Congratulations to Anesh Sukhai from the MRC-UNISA Safety
and Peace Promotion Research Unit who recently defended and
completed his PhD at the University of East Anglia, Norwich,
UK. His dissertation, registered at the School of Environmental
Sciences, focused on ‘Understanding the physical and social
environmental determinants of road traffic injury in South Africa’.
A large range of physical and social environmental effects, using
various spatial and spatial- temporal frameworks, and empirical
models, were considered for this research. The findings have also
been published in local and international peer-reviewed journals,
including the South African Geographical Journal (SAGJ) and
Accident Analysis and Prevention Journal (AAPJ).
‘Epidemiology and risk of road traffic mortality in South Africa’
was published in the SAGJ (2009). Subsequent work examined
predictors of temporal variations in road traffic mortality using
a hierarchical time series framework. This work informed the
development of a journal article entitled ‘Temporal variations in
road traffic fatalities in South Africa’, which was published in the AAPJ (2011). Using a geographical framework, multi-level models
were used to delineate the predictors of spatial variations in road
traffic mortality by police areas across the country, and a journal
article based on this work, ‘Understanding geographical variations
in road traffic fatalities in South Africa’ was published in the SAGJ
(2013). A journal article on ‘Urban density, deprivation and road
safety’, based on a small area study in the eThekwini metropolitan
area, is being finalised for publication.

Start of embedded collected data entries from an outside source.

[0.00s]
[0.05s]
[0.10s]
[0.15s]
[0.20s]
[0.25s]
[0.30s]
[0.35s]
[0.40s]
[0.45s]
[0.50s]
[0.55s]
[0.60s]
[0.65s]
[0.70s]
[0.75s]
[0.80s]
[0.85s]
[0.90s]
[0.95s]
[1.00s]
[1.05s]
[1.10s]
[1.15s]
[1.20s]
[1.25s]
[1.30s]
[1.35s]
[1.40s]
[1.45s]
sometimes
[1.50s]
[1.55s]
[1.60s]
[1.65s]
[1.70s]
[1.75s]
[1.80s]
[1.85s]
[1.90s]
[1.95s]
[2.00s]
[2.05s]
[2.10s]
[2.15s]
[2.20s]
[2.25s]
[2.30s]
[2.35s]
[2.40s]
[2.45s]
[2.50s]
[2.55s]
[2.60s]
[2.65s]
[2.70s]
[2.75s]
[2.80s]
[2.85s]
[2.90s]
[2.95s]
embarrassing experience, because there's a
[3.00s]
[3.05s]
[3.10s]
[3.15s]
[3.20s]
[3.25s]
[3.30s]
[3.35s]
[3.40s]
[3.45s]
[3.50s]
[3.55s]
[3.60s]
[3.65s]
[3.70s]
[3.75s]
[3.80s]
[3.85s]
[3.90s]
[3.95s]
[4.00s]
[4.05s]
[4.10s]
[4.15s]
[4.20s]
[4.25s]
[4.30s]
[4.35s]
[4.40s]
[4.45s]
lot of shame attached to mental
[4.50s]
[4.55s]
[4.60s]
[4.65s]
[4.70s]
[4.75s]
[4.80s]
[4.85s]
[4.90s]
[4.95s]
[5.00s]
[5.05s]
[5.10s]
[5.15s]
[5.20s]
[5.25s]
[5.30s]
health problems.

The research provides novel insights into the role of contextual
influences and predictors of road traffic mortality in the country.

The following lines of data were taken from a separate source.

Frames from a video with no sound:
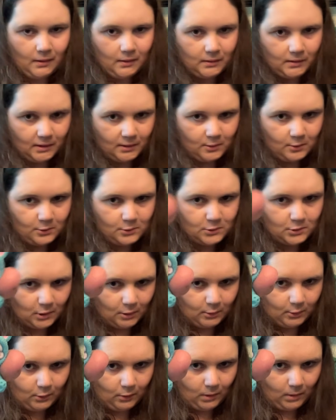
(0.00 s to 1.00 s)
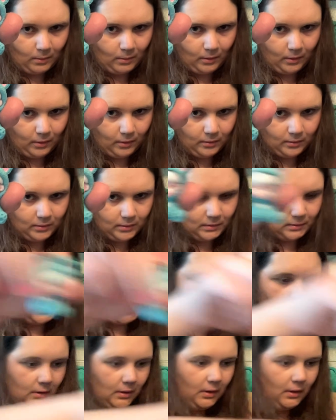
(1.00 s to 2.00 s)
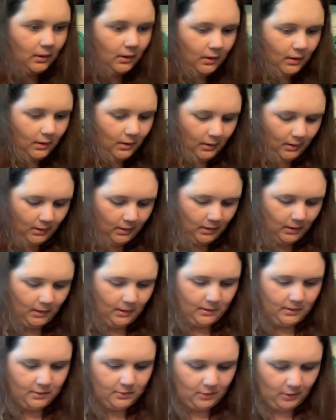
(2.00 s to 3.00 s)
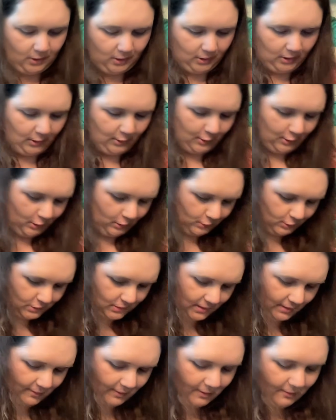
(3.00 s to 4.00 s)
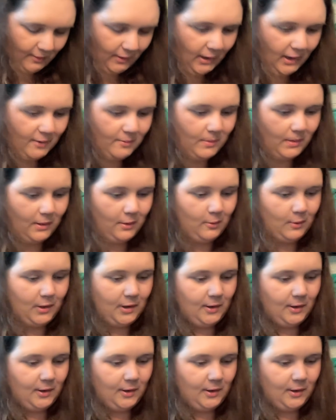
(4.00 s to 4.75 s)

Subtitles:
These are so adorable. And these are $1.75.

In addition to important and well-recognised effects relating
to alcohol and travel exposure, findings have shown most
environmental influences on RTIs in SA to be developmentrelated,
including effects relating to social and area deprivation,
violence and crime, and rurality. The findings have implications
for alignment and integration of road safety policies and practices
with other developmental policies in the country. The adoption of
more sustainable spatial forms such as ‘compact cities’ and ‘new
urbanism’ are also proposed for addressing spatial disparities
arising from historically skewed planning policies.
A range of recommendations for policy and practice have been
detailed, which are also informing the release of a policy brief on
the determinants and necessary actions required for addressing road safety in the country.